◆ **TASK ITEM**:
Can you transcribe the data exactly? Leave the pictures out.

- - - - - - -

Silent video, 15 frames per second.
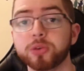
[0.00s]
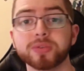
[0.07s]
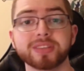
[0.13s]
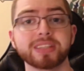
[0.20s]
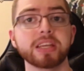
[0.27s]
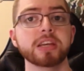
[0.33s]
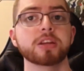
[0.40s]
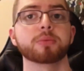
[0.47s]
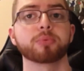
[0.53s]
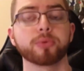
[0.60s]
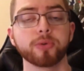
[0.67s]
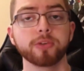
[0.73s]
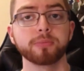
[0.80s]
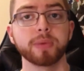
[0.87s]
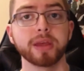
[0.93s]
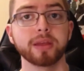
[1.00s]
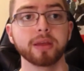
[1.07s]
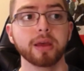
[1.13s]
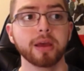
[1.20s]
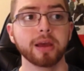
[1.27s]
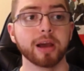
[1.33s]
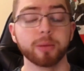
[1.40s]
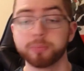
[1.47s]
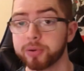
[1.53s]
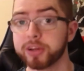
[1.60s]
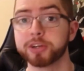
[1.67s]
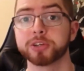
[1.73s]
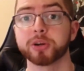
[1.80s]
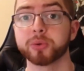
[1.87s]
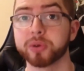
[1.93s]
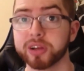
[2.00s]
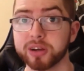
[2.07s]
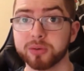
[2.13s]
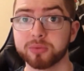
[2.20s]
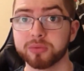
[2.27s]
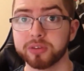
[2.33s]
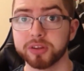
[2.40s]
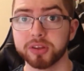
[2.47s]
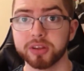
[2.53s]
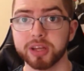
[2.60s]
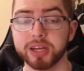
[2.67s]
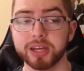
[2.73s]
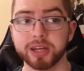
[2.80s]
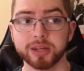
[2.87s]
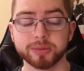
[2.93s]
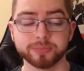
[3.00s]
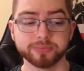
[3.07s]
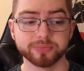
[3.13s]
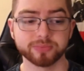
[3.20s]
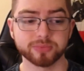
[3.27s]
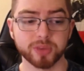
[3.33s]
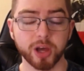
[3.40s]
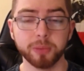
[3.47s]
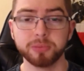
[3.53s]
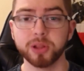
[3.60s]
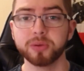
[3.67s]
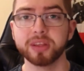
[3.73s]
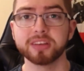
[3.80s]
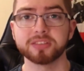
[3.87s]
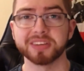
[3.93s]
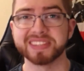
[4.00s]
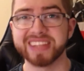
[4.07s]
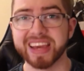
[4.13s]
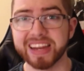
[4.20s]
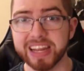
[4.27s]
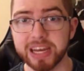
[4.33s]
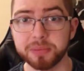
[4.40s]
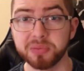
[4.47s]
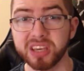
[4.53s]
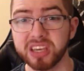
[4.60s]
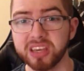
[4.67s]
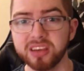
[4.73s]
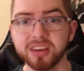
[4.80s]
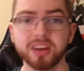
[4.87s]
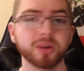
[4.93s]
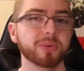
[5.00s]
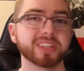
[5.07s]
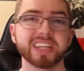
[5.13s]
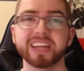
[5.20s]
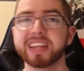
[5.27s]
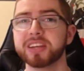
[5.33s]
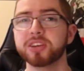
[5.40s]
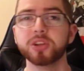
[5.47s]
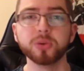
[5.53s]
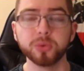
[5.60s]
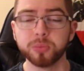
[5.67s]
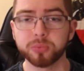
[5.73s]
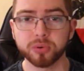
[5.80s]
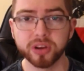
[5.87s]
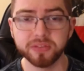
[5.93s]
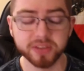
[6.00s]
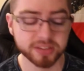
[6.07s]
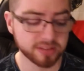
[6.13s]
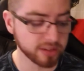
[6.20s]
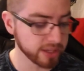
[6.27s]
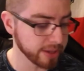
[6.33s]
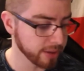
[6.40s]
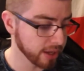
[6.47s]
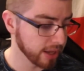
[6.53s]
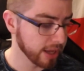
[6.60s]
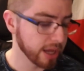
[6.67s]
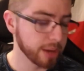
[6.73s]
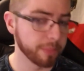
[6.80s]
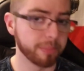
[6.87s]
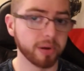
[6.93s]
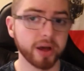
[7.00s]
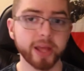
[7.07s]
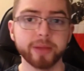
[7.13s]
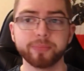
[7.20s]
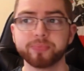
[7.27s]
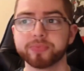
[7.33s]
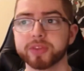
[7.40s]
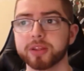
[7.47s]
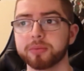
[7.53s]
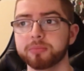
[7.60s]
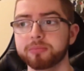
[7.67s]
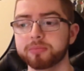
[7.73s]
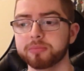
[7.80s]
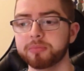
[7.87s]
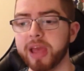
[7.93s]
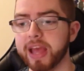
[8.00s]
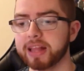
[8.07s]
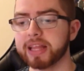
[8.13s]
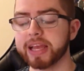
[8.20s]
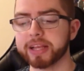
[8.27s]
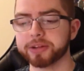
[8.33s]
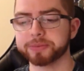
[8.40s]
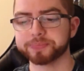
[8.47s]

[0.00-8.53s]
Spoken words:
see an improvement. I'm pretty sure we're going to upload this on 1080p, which I didn't do previously. But, man, like,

- - - - - - -

◆ **YOUR RESPONSE**:
Silent video, 15 frames per second.
[0.00s]
[0.07s]
[0.13s]
[0.20s]
[0.27s]
[0.33s]
[0.40s]
[0.47s]
[0.53s]
[0.60s]
[0.67s]
[0.73s]
[0.80s]
[0.87s]
[0.93s]
[1.00s]
[1.07s]
[1.13s]
[1.20s]
[1.27s]
[1.33s]
[1.40s]
[1.47s]
[1.53s]
[1.60s]
[1.67s]
[1.73s]
[1.80s]
[1.87s]
[1.93s]
[2.00s]
[2.07s]
[2.13s]
[2.20s]
[2.27s]
[2.33s]
[2.40s]
[2.47s]
[2.53s]
[2.60s]
[2.67s]
[2.73s]
[2.80s]
[2.87s]
[2.93s]
[3.00s]
[3.07s]
[3.13s]
[3.20s]
[3.27s]
[3.33s]
[3.40s]
[3.47s]
[3.53s]
[3.60s]
[3.67s]
[3.73s]
[3.80s]
[3.87s]
[3.93s]
[4.00s]
[4.07s]
[4.13s]
[4.20s]
[4.27s]
[4.33s]
[4.40s]
[4.47s]
[4.53s]
[4.60s]
[4.67s]
[4.73s]
[4.80s]
[4.87s]
[4.93s]
[5.00s]
[5.07s]
[5.13s]
[5.20s]
[5.27s]
[5.33s]
[5.40s]
[5.47s]
[5.53s]
[5.60s]
[5.67s]
[5.73s]
[5.80s]
[5.87s]
[5.93s]
[6.00s]
[6.07s]
[6.13s]
[6.20s]
[6.27s]
[6.33s]
[6.40s]
[6.47s]
[6.53s]
[6.60s]
[6.67s]
[6.73s]
[6.80s]
[6.87s]
[6.93s]
[7.00s]
[7.07s]
[7.13s]
[7.20s]
[7.27s]
[7.33s]
[7.40s]
[7.47s]
[7.53s]
[7.60s]
[7.67s]
[7.73s]
[7.80s]
[7.87s]
[7.93s]
[8.00s]
[8.07s]
[8.13s]
[8.20s]
[8.27s]
[8.33s]
[8.40s]
[8.47s]

[0.00-8.53s]
Spoken words:
see an improvement. I'm pretty sure we're going to upload this on 1080p, which I didn't do previously. But, man, like,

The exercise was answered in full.